■ Required work:
Search the records for the string "frames" and return each line that has it.

■ Stored data entries:
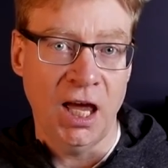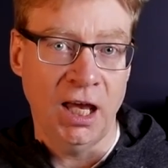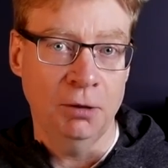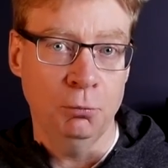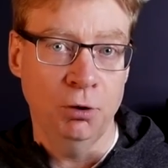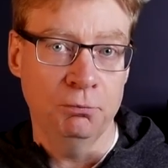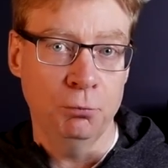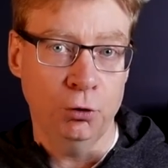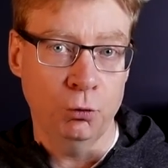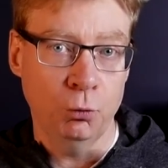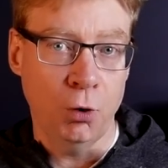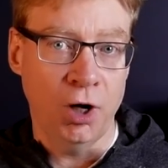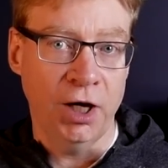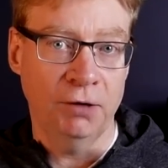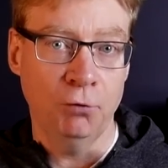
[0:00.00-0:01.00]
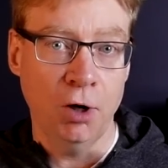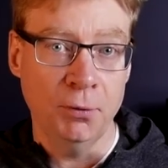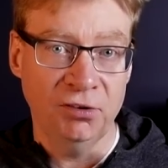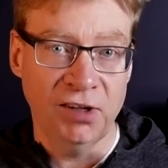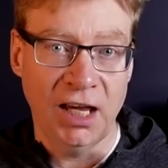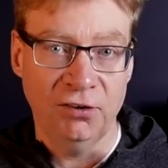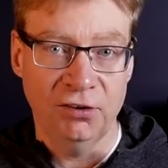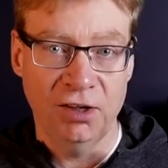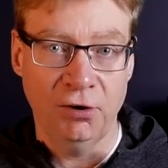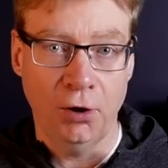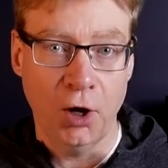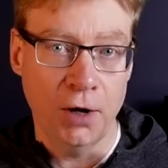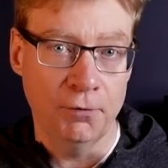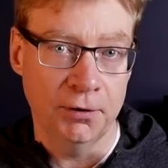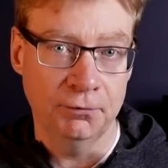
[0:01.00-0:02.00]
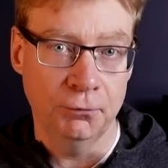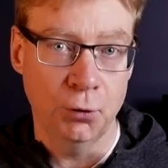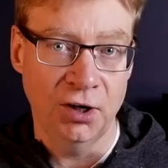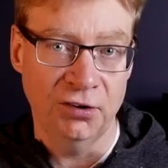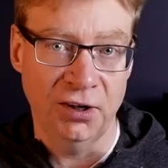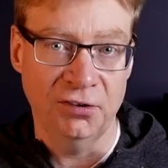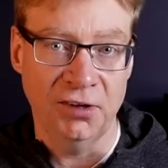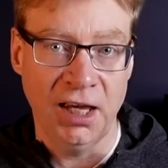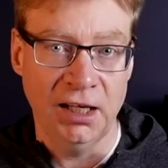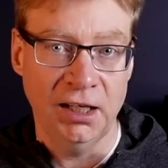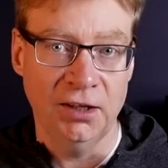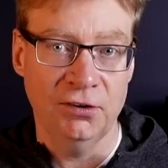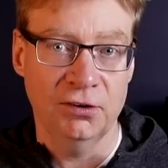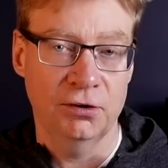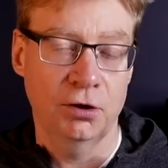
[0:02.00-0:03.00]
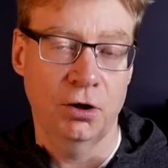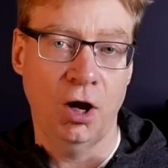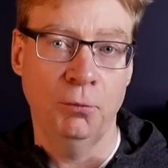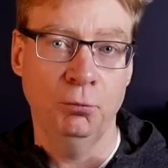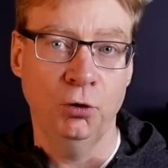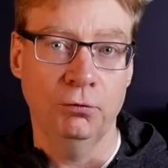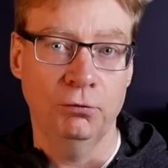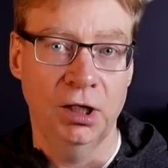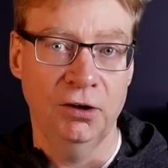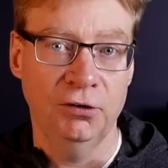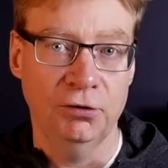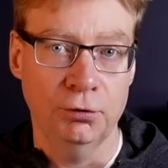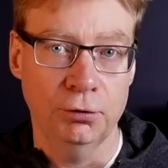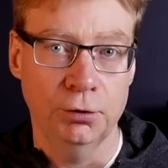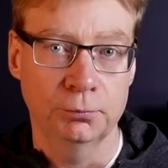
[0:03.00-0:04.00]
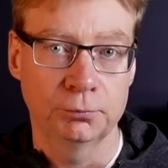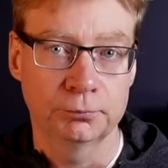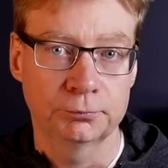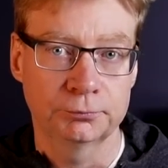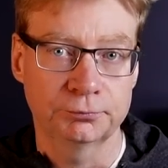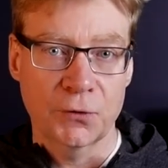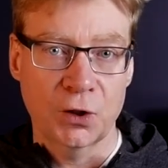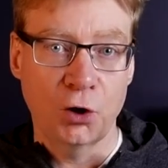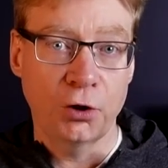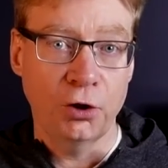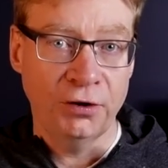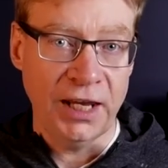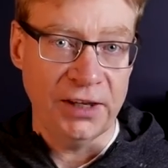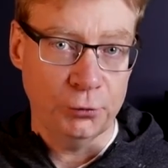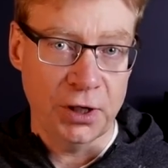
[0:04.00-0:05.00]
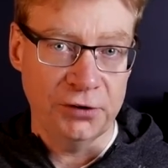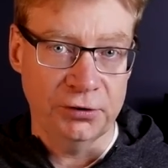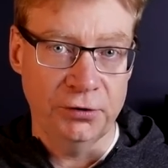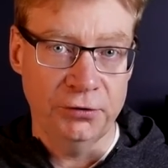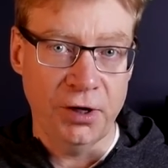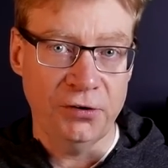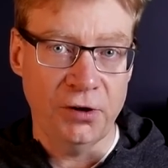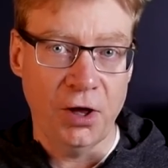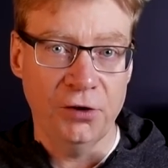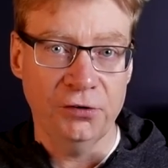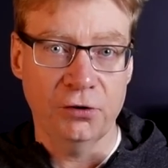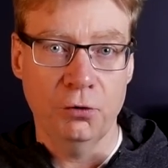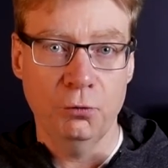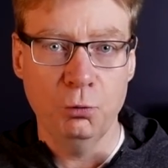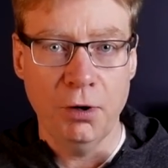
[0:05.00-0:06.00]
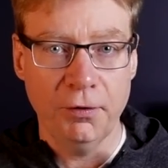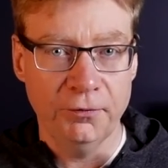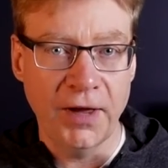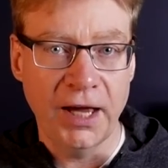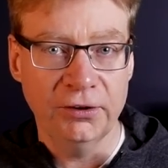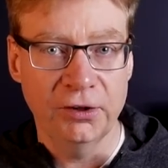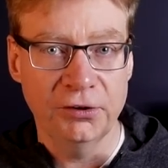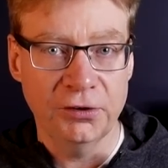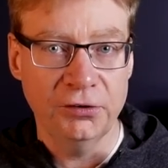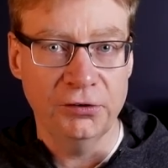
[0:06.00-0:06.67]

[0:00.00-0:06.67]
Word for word: and move Model Y and robotaxis over to 4680s, I'm not really sure. Although the next question does ask, what factors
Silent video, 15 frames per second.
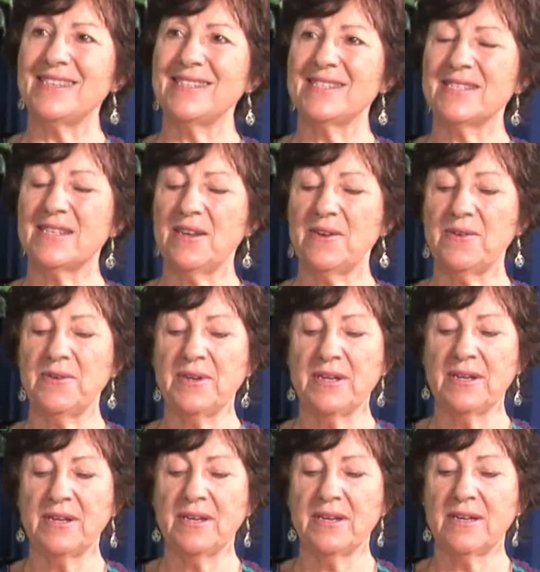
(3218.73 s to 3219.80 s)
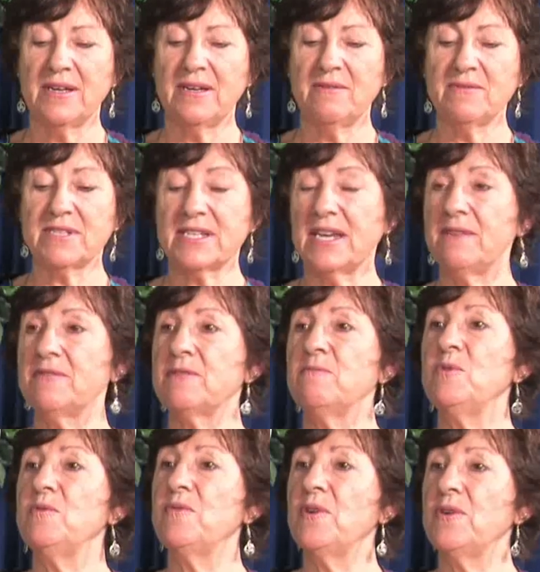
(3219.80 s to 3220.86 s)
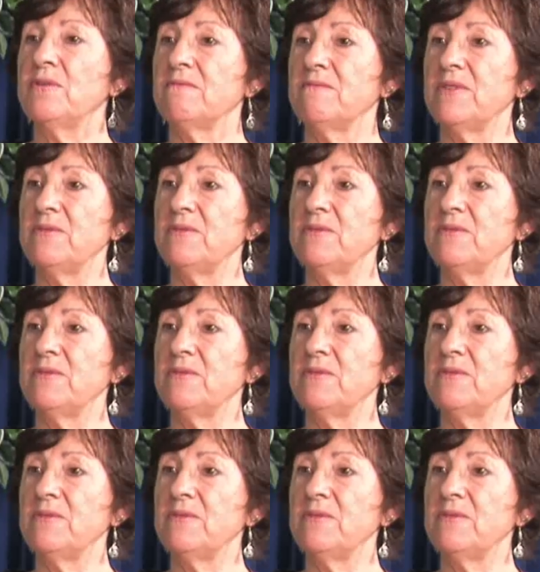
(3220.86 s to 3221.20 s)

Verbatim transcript: And so it was time to move on.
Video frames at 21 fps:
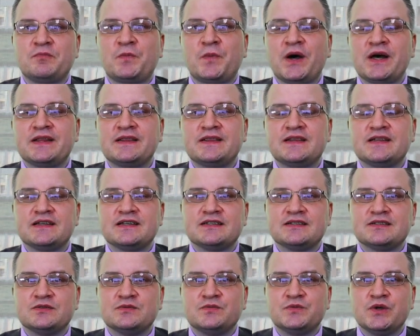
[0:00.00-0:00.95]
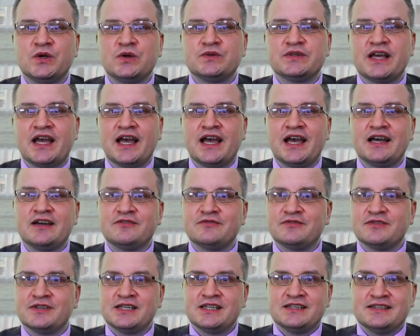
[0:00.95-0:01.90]
but we only
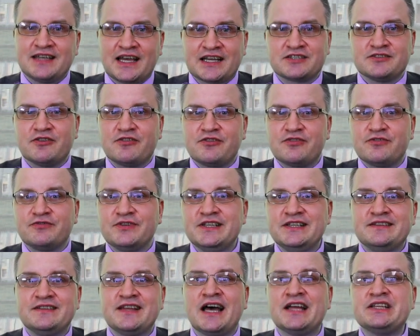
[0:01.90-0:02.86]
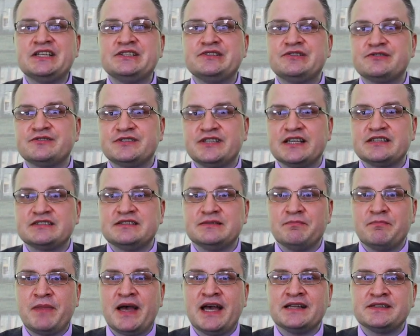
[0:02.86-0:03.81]
have actually 3
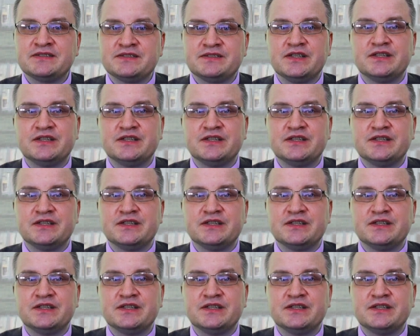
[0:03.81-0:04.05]
non-intersecting bands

■ Problem solution:
Silent video, 15 frames per second.
Video frames at 21 fps:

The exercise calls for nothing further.